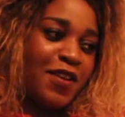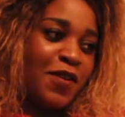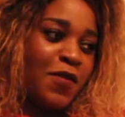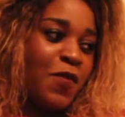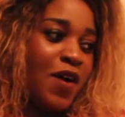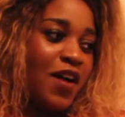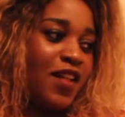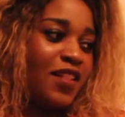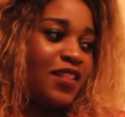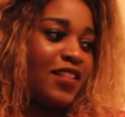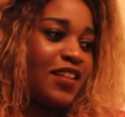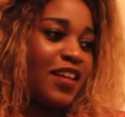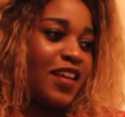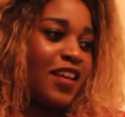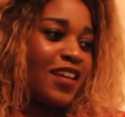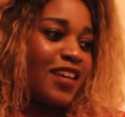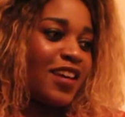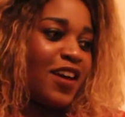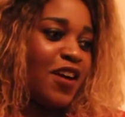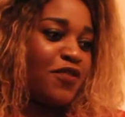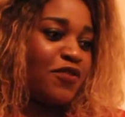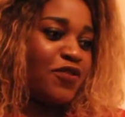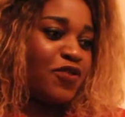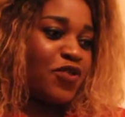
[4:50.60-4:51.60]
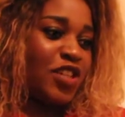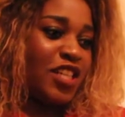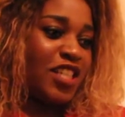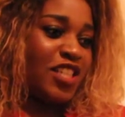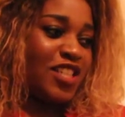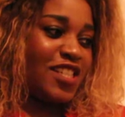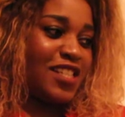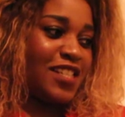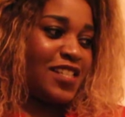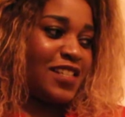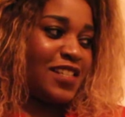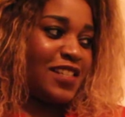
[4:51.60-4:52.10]
Well,
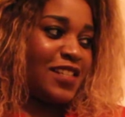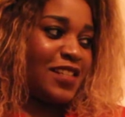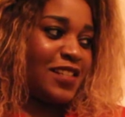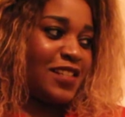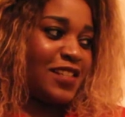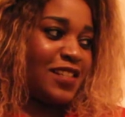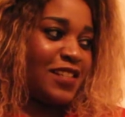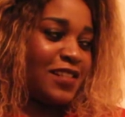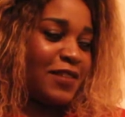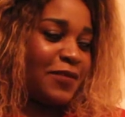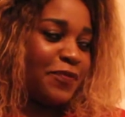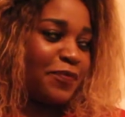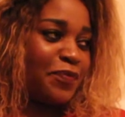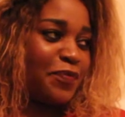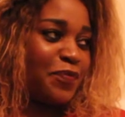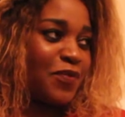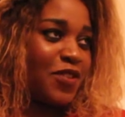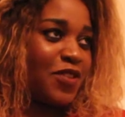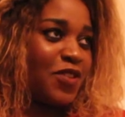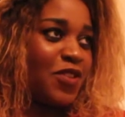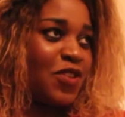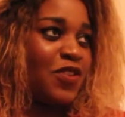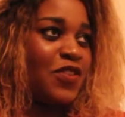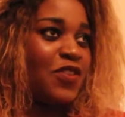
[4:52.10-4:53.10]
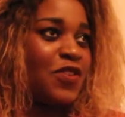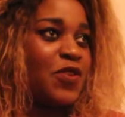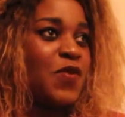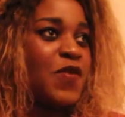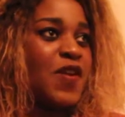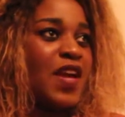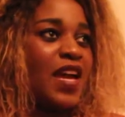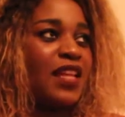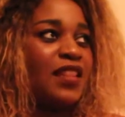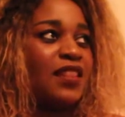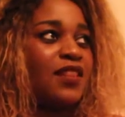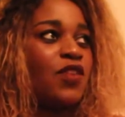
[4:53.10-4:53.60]
coverage is just you
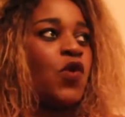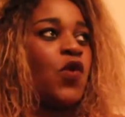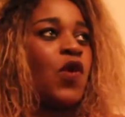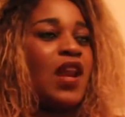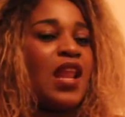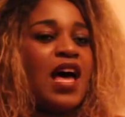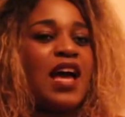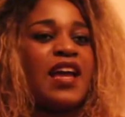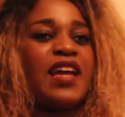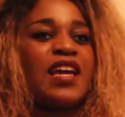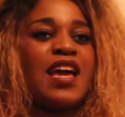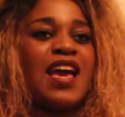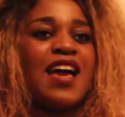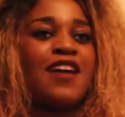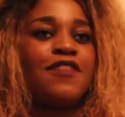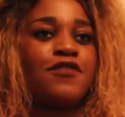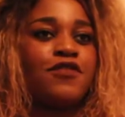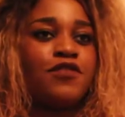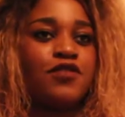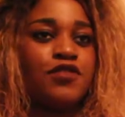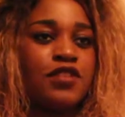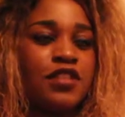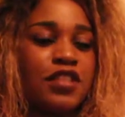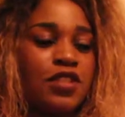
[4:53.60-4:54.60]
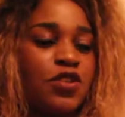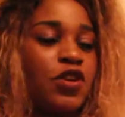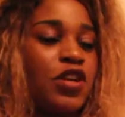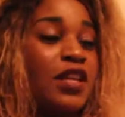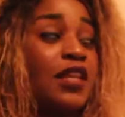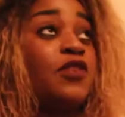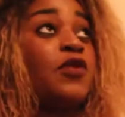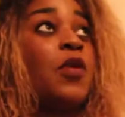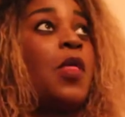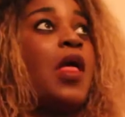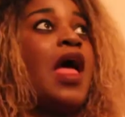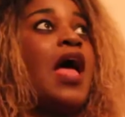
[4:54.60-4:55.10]
get your light coverage.
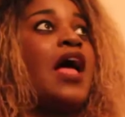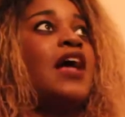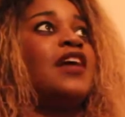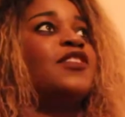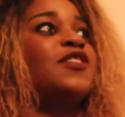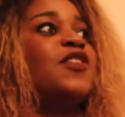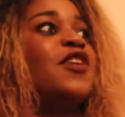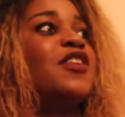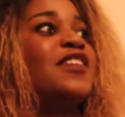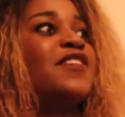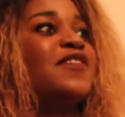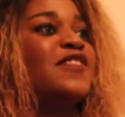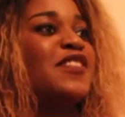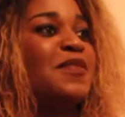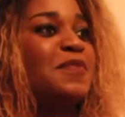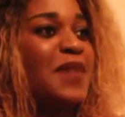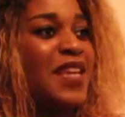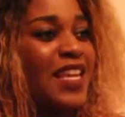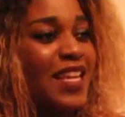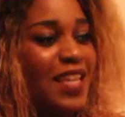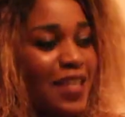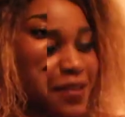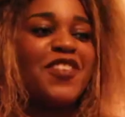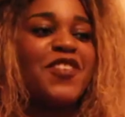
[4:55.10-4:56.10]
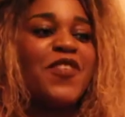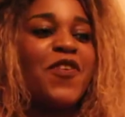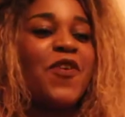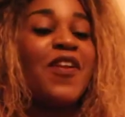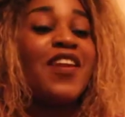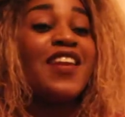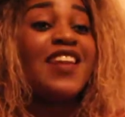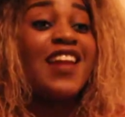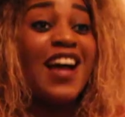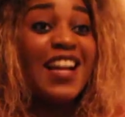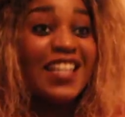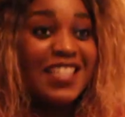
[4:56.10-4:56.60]
Can't even speak. Your
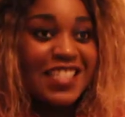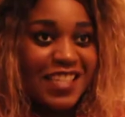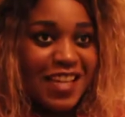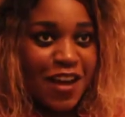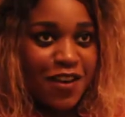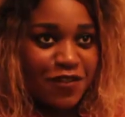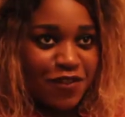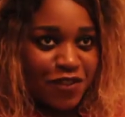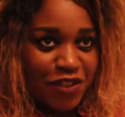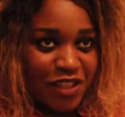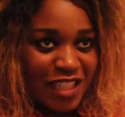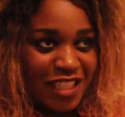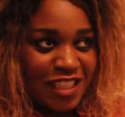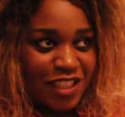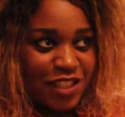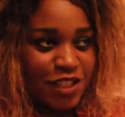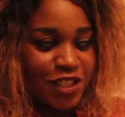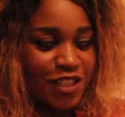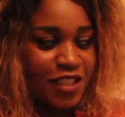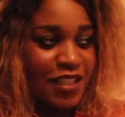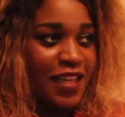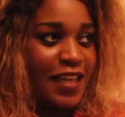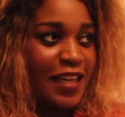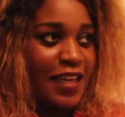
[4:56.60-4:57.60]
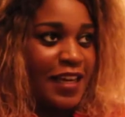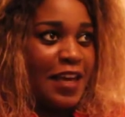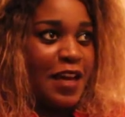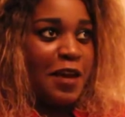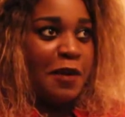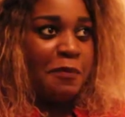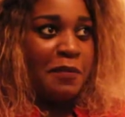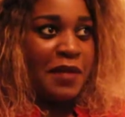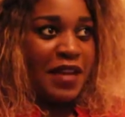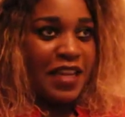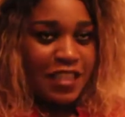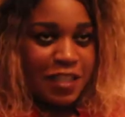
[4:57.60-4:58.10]
light coverage,
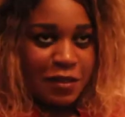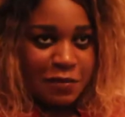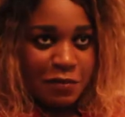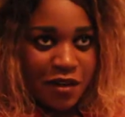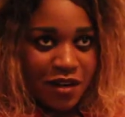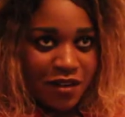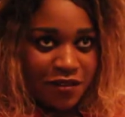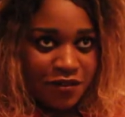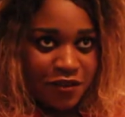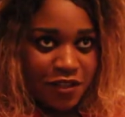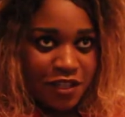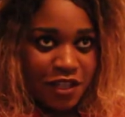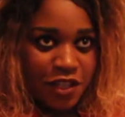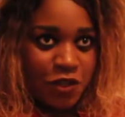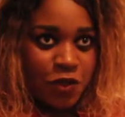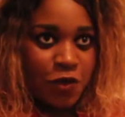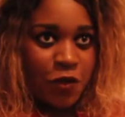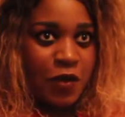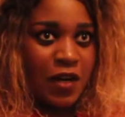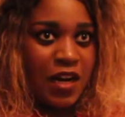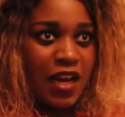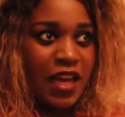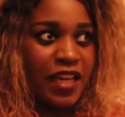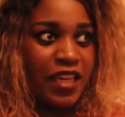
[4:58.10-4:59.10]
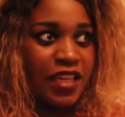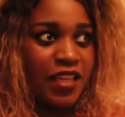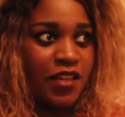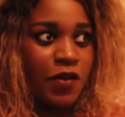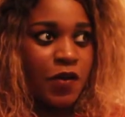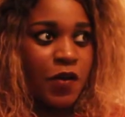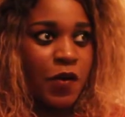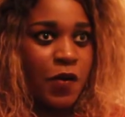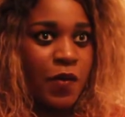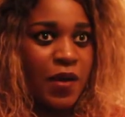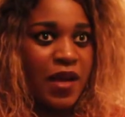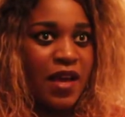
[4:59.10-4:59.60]
medium coverage, or like, you
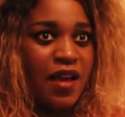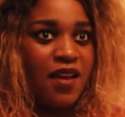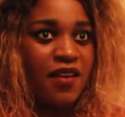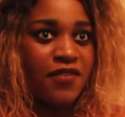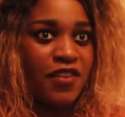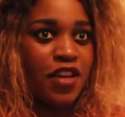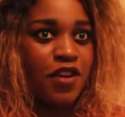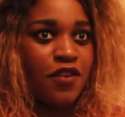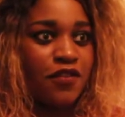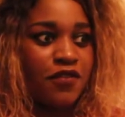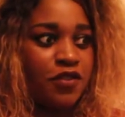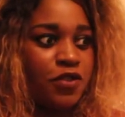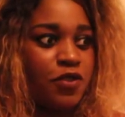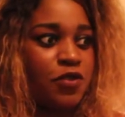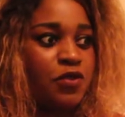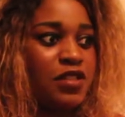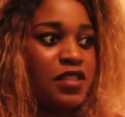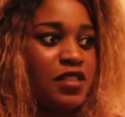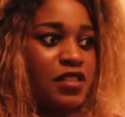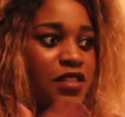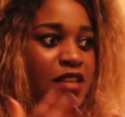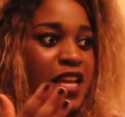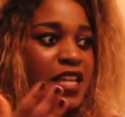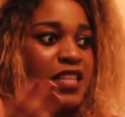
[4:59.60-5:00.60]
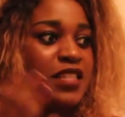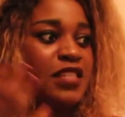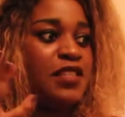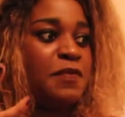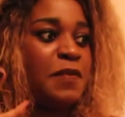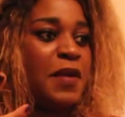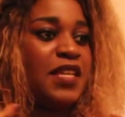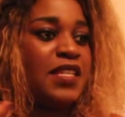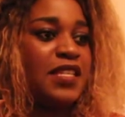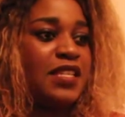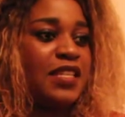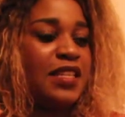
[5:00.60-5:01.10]
know, a heavy coverage. It just
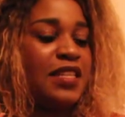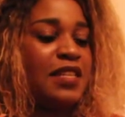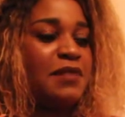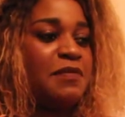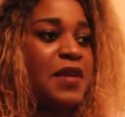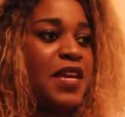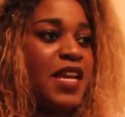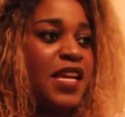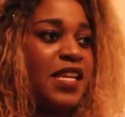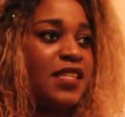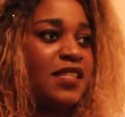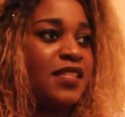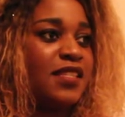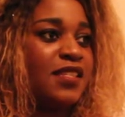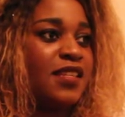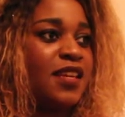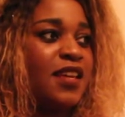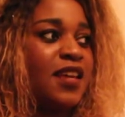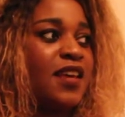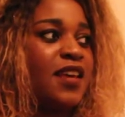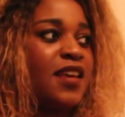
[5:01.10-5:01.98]
basically means.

────────────────────────────────────────

- Brief -
Only the lines from the line with "[4:53.10-4:53.60]" to the end of the records should be repeated, exactly and without pictures.

- Response area -
[4:53.10-4:53.60]
coverage is just you
[4:53.60-4:54.60]
[4:54.60-4:55.10]
get your light coverage.
[4:55.10-4:56.10]
[4:56.10-4:56.60]
Can't even speak. Your
[4:56.60-4:57.60]
[4:57.60-4:58.10]
light coverage,
[4:58.10-4:59.10]
[4:59.10-4:59.60]
medium coverage, or like, you
[4:59.60-5:00.60]
[5:00.60-5:01.10]
know, a heavy coverage. It just
[5:01.10-5:01.98]
basically means.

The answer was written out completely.